REQUIRED ACTION: In the copy, every record below must appear exactly as given, and no picture may appear.

INPUT:
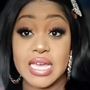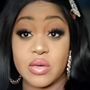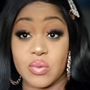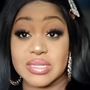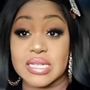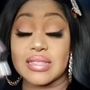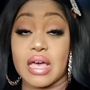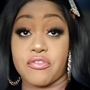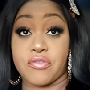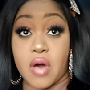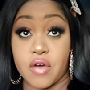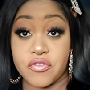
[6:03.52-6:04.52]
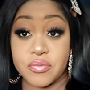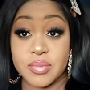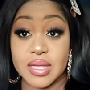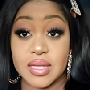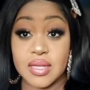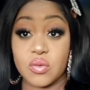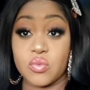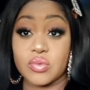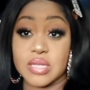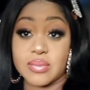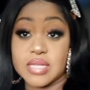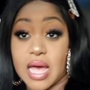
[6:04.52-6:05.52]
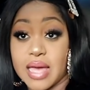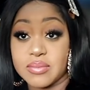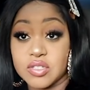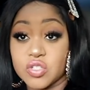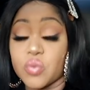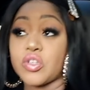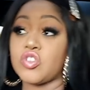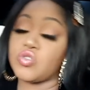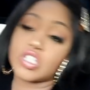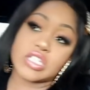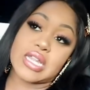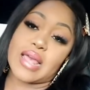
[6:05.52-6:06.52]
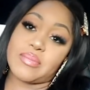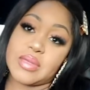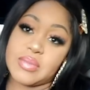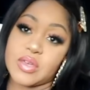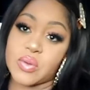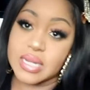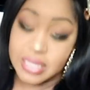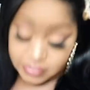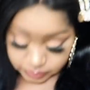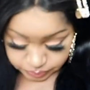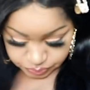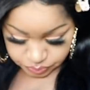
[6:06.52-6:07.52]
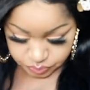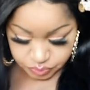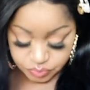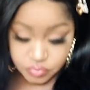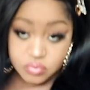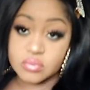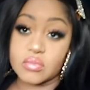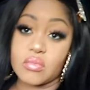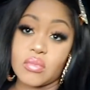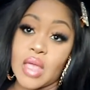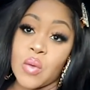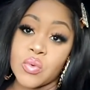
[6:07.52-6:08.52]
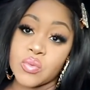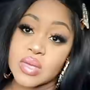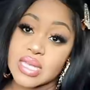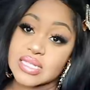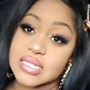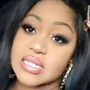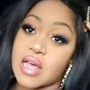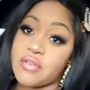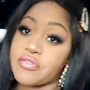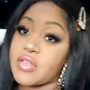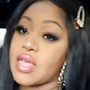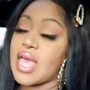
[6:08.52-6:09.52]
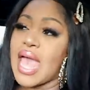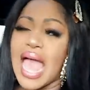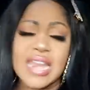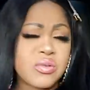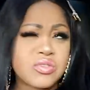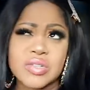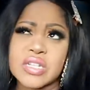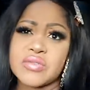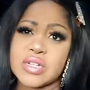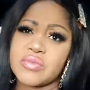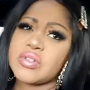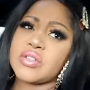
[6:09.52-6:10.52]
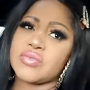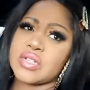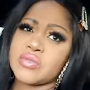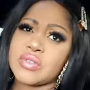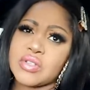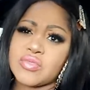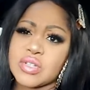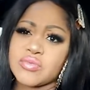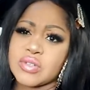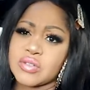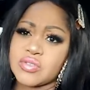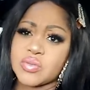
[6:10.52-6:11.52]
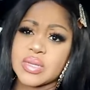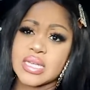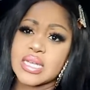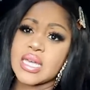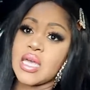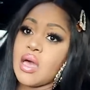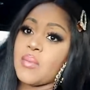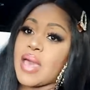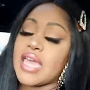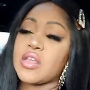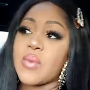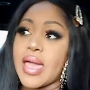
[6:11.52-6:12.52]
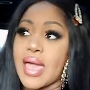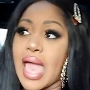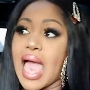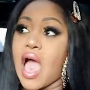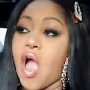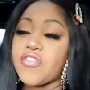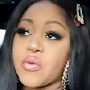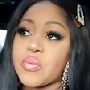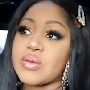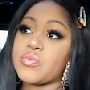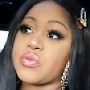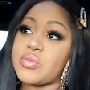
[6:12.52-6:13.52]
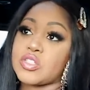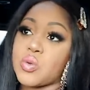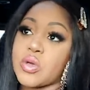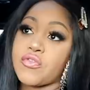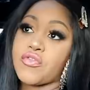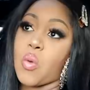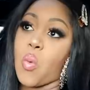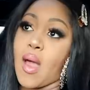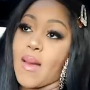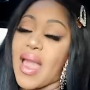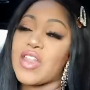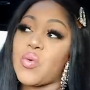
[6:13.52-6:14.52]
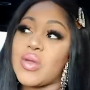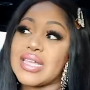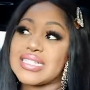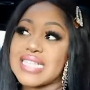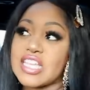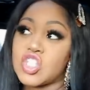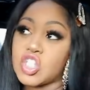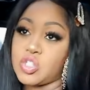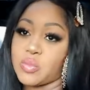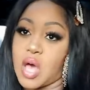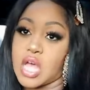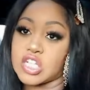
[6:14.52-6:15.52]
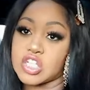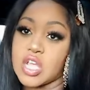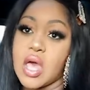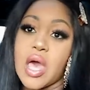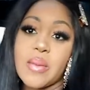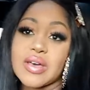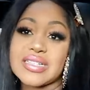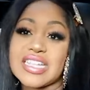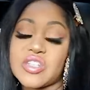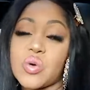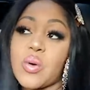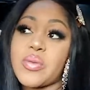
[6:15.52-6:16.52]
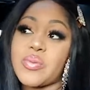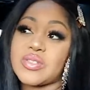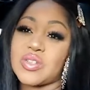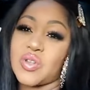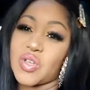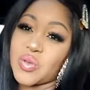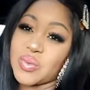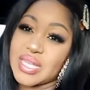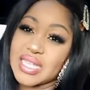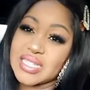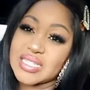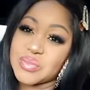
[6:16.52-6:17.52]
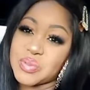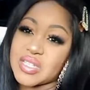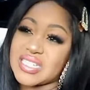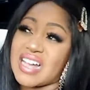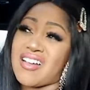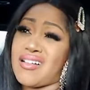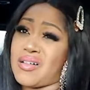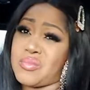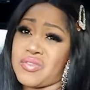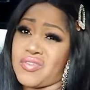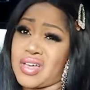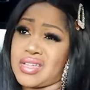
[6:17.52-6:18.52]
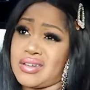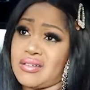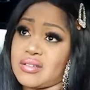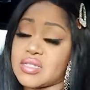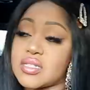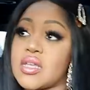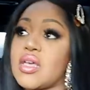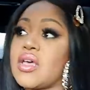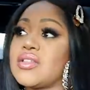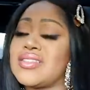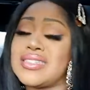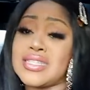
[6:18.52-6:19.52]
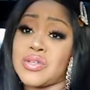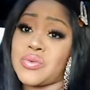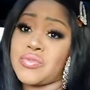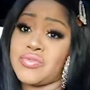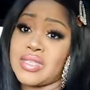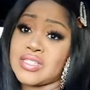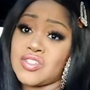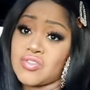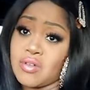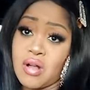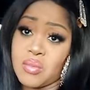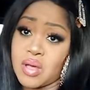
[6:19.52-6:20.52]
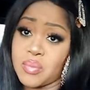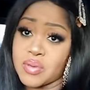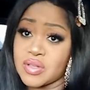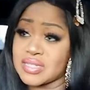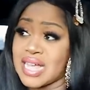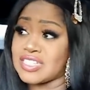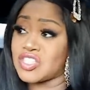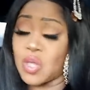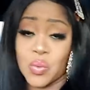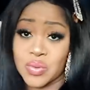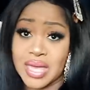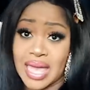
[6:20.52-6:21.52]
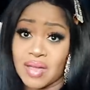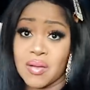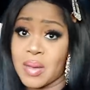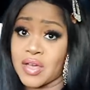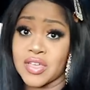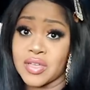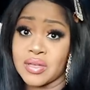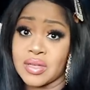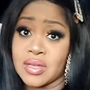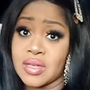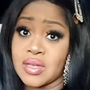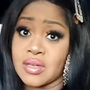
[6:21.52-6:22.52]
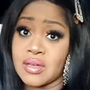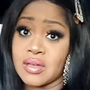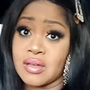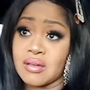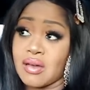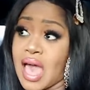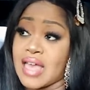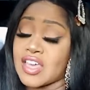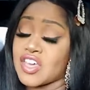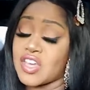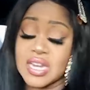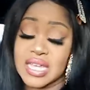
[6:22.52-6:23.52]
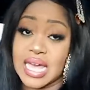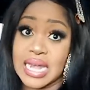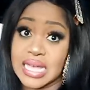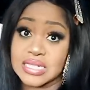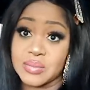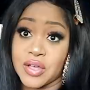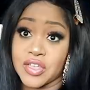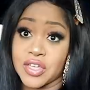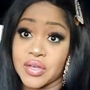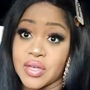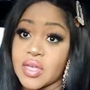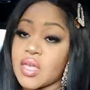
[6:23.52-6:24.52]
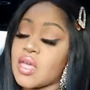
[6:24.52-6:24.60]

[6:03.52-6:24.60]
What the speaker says: He wasn't that far from me sometimes, so you just, like, meet me quickly. And we would kiss and stuff. And it was really, really, really, really, really, really, really sweet. But anyway, after we've been talking for a while, I don't want to say too much because I don't want people to clock who it is, because I can't be fucking asked to deal with this drama because I don't care about you. I couldn't care less about you.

WRITTEN REPLY:
[6:03.52-6:04.52]
[6:04.52-6:05.52]
[6:05.52-6:06.52]
[6:06.52-6:07.52]
[6:07.52-6:08.52]
[6:08.52-6:09.52]
[6:09.52-6:10.52]
[6:10.52-6:11.52]
[6:11.52-6:12.52]
[6:12.52-6:13.52]
[6:13.52-6:14.52]
[6:14.52-6:15.52]
[6:15.52-6:16.52]
[6:16.52-6:17.52]
[6:17.52-6:18.52]
[6:18.52-6:19.52]
[6:19.52-6:20.52]
[6:20.52-6:21.52]
[6:21.52-6:22.52]
[6:22.52-6:23.52]
[6:23.52-6:24.52]
[6:24.52-6:24.60]

[6:03.52-6:24.60]
What the speaker says: He wasn't that far from me sometimes, so you just, like, meet me quickly. And we would kiss and stuff. And it was really, really, really, really, really, really, really sweet. But anyway, after we've been talking for a while, I don't want to say too much because I don't want people to clock who it is, because I can't be fucking asked to deal with this drama because I don't care about you. I couldn't care less about you.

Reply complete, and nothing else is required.